Lewis Hamilton admitted the ending to Sunday’s Italian GP brought back memories of his Abu Dhabi title decider against Max Verstappen, with the Mercedes driver on this occasion agreeing with the Safety Car application.
The 2022 Italian GP was similar to the 2021 Abu Dhabi GP in that there was a Safety Car called with few laps remaining.
At Monza, however, the race finished behind the Safety Car – with Max Verstappen beating Charles Leclerc – while in Abu Dhabi, the race was incorrectly restarted with one lap remaining.
Verstappen would overtake Hamilton, on older tyres, on that final lap, claiming a remarkable world championship.
Hamilton, who finished fifth on Sunday, told Sky in Italy that he would have “loved to fight the guys behind me” if given the chance to restart but said he ultimately agreed with the finish given the finale last year.
“It always brings memories back,” said Hamilton. “That is the rules how it should be, right?
“There’s only one time in the history of the sport where they haven’t done the rules like that today and that’s the one where it changed the result of the championship. But it is what it is.”
Michael Masi, who has since left Formula 1’s governing FIA, did not let some cars un-lap themselves in Abu Dhabi last year, with the race restarted sooner than it should have been – leaving the door open for Verstappen.
While both Red Bull and Ferrari said they wanted to restart Sunday’s race, FIA’s Race Director Niels Wittich, who is one of the replacements for Masi, correctly applied the rules.
“I think this time they followed the rules,” Mercedes boss Toto Wolff told Sky Sports F1. “Maybe they could have done it a lap sooner, and they accepted the race ends under the Safety Car.

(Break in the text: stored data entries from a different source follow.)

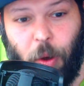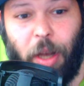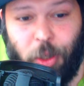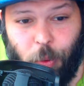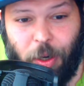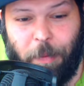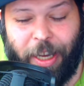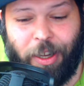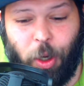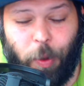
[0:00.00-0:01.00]
I do want to
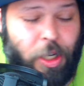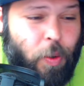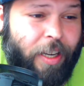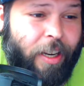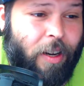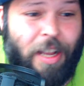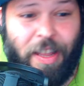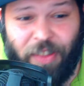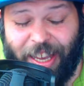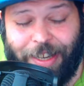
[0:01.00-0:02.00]
make a queen trade here?
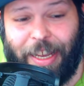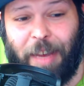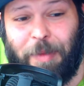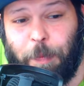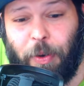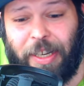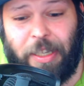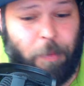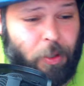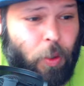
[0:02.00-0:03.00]
The end game is pretty
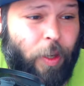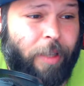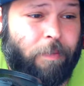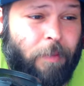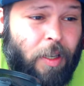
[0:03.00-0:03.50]
simple to win.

“This is how it should be.”
What happened at Monza and why fans were denied finale
Verstappen was cruising towards his fifth win in a row – 16 seconds ahead of the two-stopping Charles Leclerc – when Daniel Ricciardo ground to a halt in his McLaren on Lap 47 of 53, stopping his car in between the Lesmos.

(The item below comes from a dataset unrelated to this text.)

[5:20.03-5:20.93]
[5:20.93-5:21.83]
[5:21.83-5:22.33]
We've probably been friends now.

While yellow flags were immediately waved, there was a slight delay before a Safety Car period was signalled.
Still, Verstappen and Leclerc followed many of their rivals into the pits on the following lap, fitting soft tyres as teams expected the race to get under way again shortly for an epic finale.
However, valuable time was wasted when the Safety Car came out in front of George Russell’s car, in third, and not Verstappen. It also didn’t initially release Russell and the 11 cars between him and the leader.

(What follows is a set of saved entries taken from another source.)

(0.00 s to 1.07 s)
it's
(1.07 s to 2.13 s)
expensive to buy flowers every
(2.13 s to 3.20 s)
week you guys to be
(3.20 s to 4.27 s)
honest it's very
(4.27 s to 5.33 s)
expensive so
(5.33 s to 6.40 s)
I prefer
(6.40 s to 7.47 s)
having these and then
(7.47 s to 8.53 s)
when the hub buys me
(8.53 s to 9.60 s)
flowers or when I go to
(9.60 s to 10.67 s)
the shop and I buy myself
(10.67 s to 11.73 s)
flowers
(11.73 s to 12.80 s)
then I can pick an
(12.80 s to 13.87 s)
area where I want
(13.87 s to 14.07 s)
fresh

Mercedes told Russell to overtake the Safety Car, although the British driver refrained, with no green light showing to give him confidence to do so.
Another hindrance was the fact marshals were unable to move Riccardo’s car, and a cherry picker only started to recover it with three laps remaining.
Shortly after, Russell and the other cars were allowed to make their way past the Safety Car, but Verstappen only got to his required position at the front of the Safety Car queue at the end of Lap 51 of 53.
“At this point it became clear there wasn’t going to be enough time for all the cars to circle back around, join the train, and then release the lapped cars to finish the race under green flag conditions,” said Sky Sports F1’s Karun Chandhok.
Verstappen and Leclerc were split by two lapped cars – Yuki Tsunoda and Valtteri Bottas – on the penultimate lap, when the Monegasque was told before the final lap that this was how it would finish.
That prompted cries of “come on, the track is clear” from Leclerc, and boos from the fans. Verstappen was also booed on the podium.
The FIA’s explanation and how it could have ended
Sky Sports F1’s Ted Kravitz revealed the explanation from the FIA afterwards.
“They said the marshals couldn’t push it, they had hoped to recover the car quicker but doing that all takes time,” he reported.
“They also said it’s important to get the cars to bunch up to allow the marshals space to recover Ricciardo’s car.
“If there is a question, it’s about the lost Lap 50, why the green light was not shown earlier to Russell, especially as his Mercedes team were saying they think he can go by.”
Chandhok agreed that “procedurally, the Race Directors did everything right… they followed the rulebook, no question about it” – but came up with an alternative scenario that would have given a better finish.
“My personal view is that in light of what happened in Abu Dhabi, if we have an incident in the last five laps, it becomes an automatic red flag with a standing start,” he said. “I think for all of us, it was a little bit of an anticlimactic finish.”
Ted, meanwhile, concluded: “Was the Race Director playing it steady? Yes. Could he have been quicker? Yes.
“But was it a just result in the way Abu Dhabi wasn’t? Yes.”